# To do
Produce an exact transcription of the listing below, omitting the pictures.
########################################
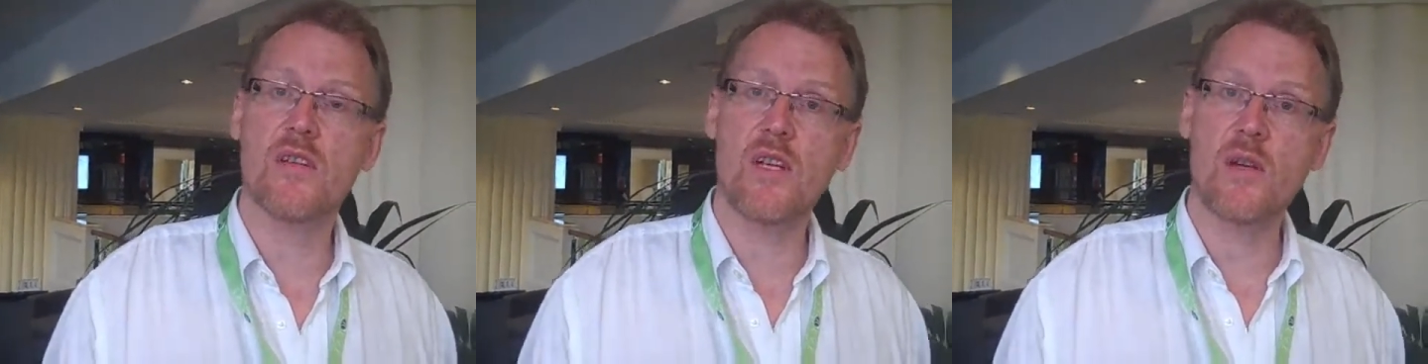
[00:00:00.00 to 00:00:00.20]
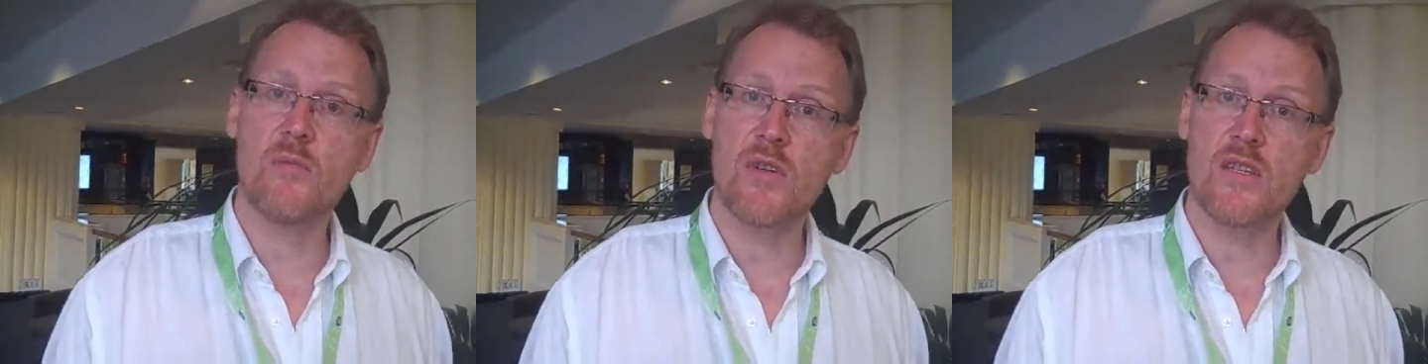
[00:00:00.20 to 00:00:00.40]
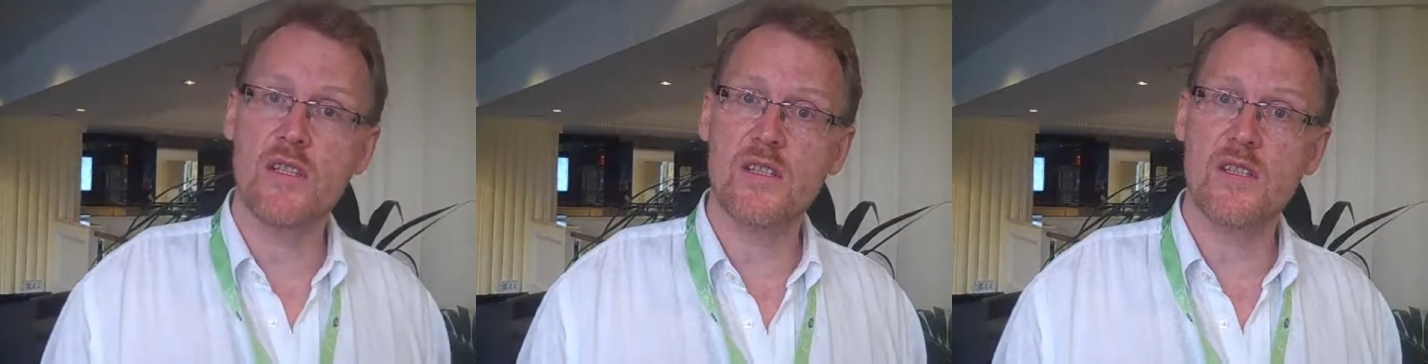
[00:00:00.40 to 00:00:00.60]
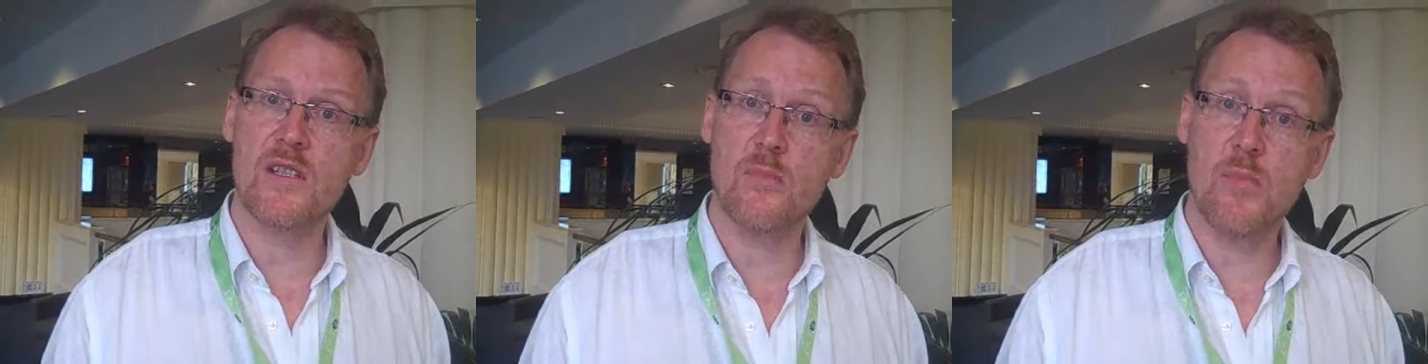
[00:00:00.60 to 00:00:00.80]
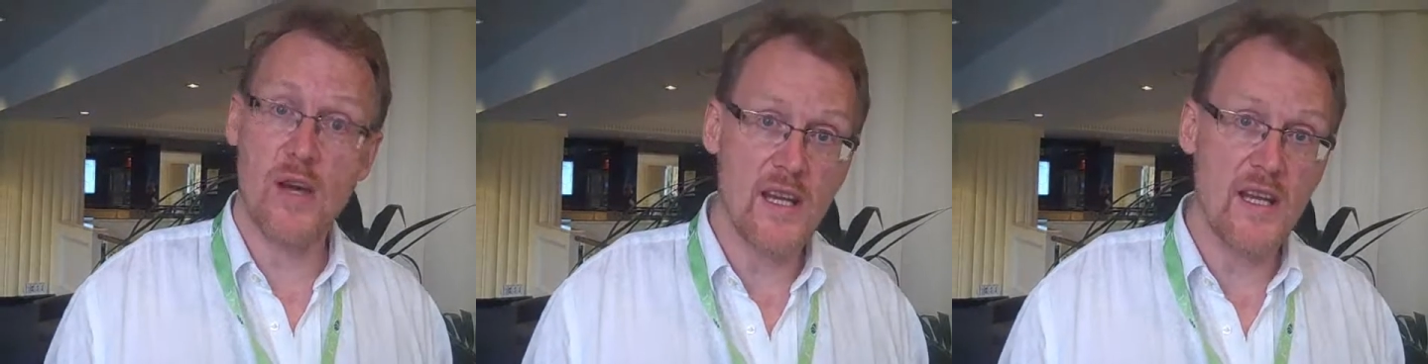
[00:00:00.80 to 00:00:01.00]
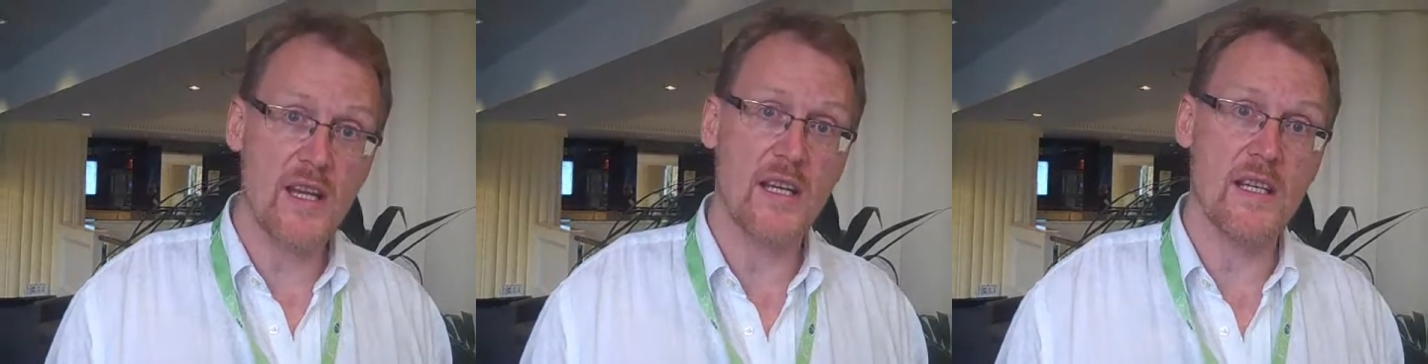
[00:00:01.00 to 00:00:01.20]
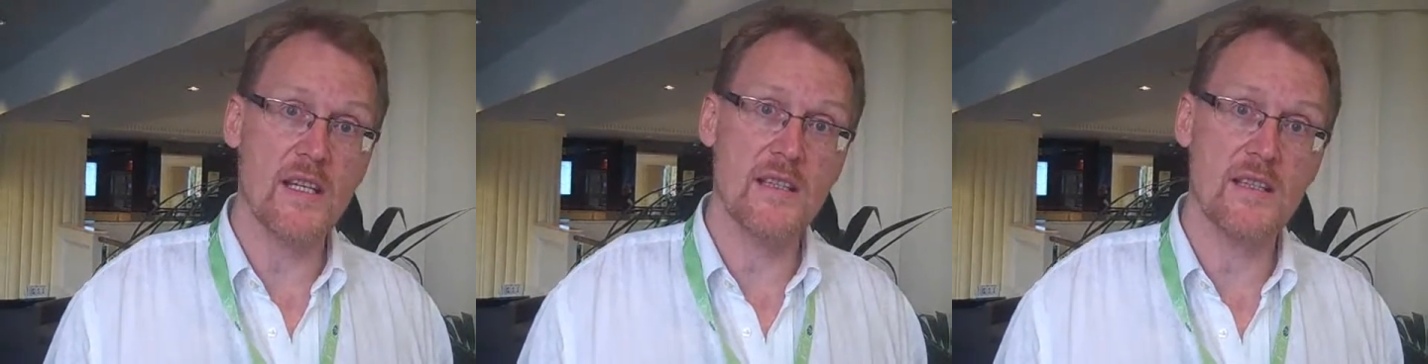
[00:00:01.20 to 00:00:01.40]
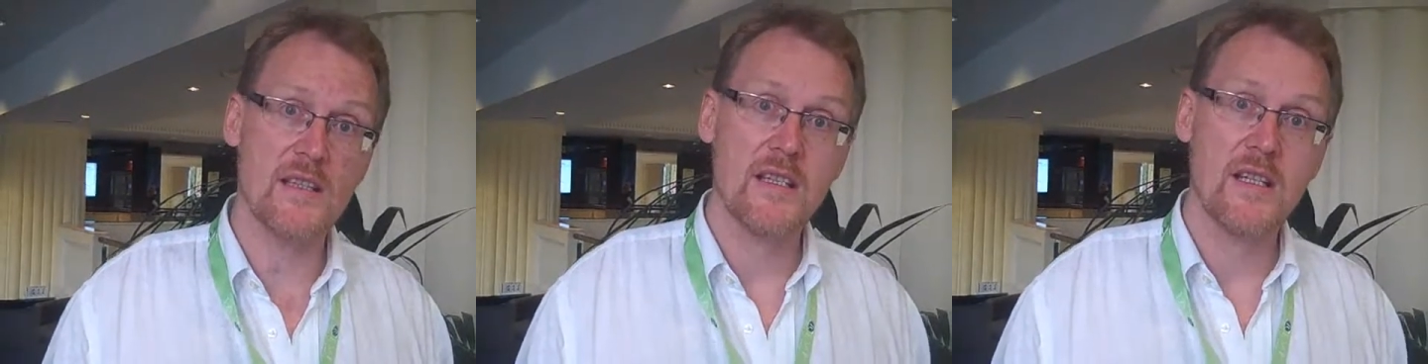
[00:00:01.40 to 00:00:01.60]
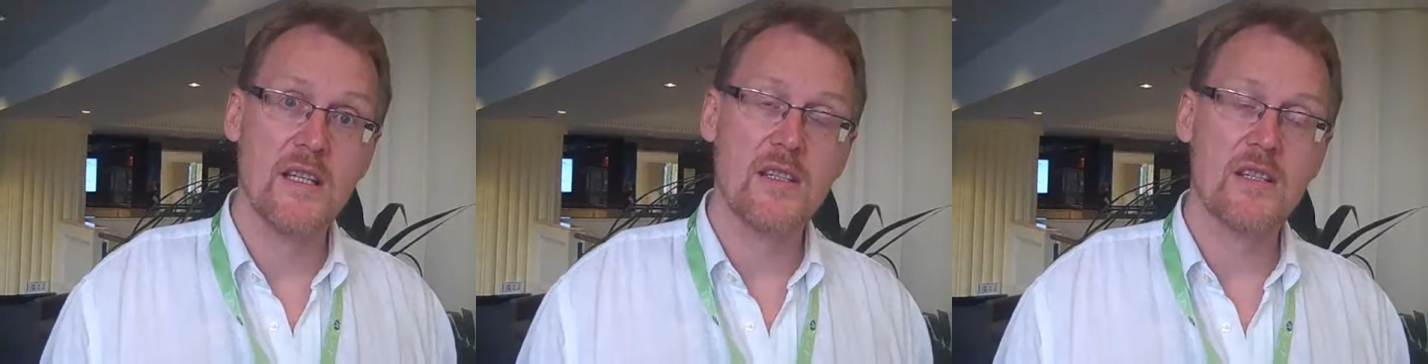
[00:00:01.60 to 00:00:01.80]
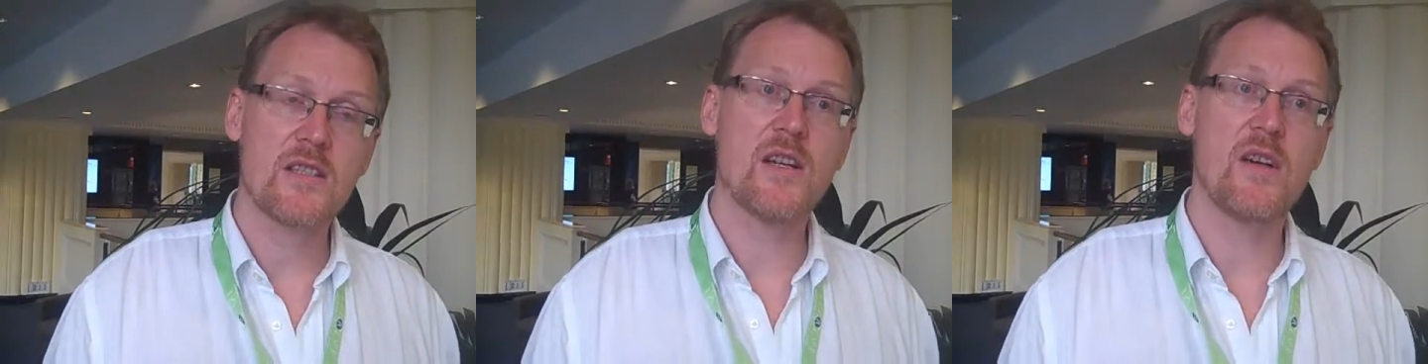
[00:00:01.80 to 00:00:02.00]
companies that are buying it.
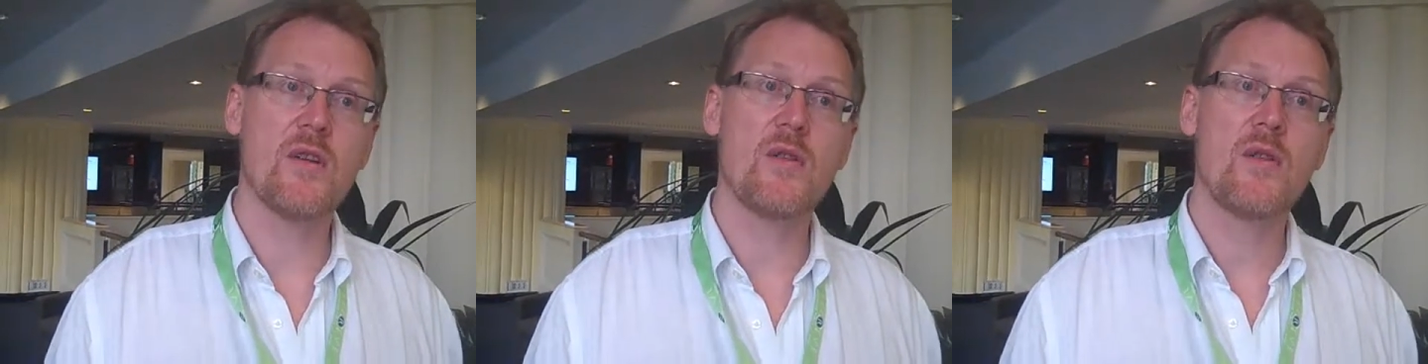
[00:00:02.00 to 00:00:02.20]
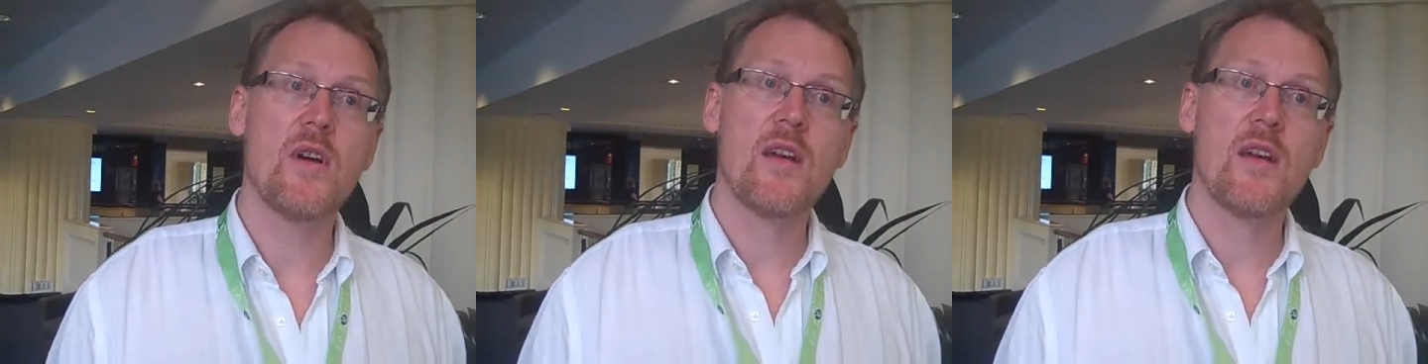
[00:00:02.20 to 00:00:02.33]
So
########################################
# Solution to this problem
[00:00:00.00 to 00:00:00.20]
[00:00:00.20 to 00:00:00.40]
[00:00:00.40 to 00:00:00.60]
[00:00:00.60 to 00:00:00.80]
[00:00:00.80 to 00:00:01.00]
[00:00:01.00 to 00:00:01.20]
[00:00:01.20 to 00:00:01.40]
[00:00:01.40 to 00:00:01.60]
[00:00:01.60 to 00:00:01.80]
[00:00:01.80 to 00:00:02.00]
companies that are buying it.
[00:00:02.00 to 00:00:02.20]
[00:00:02.20 to 00:00:02.33]
So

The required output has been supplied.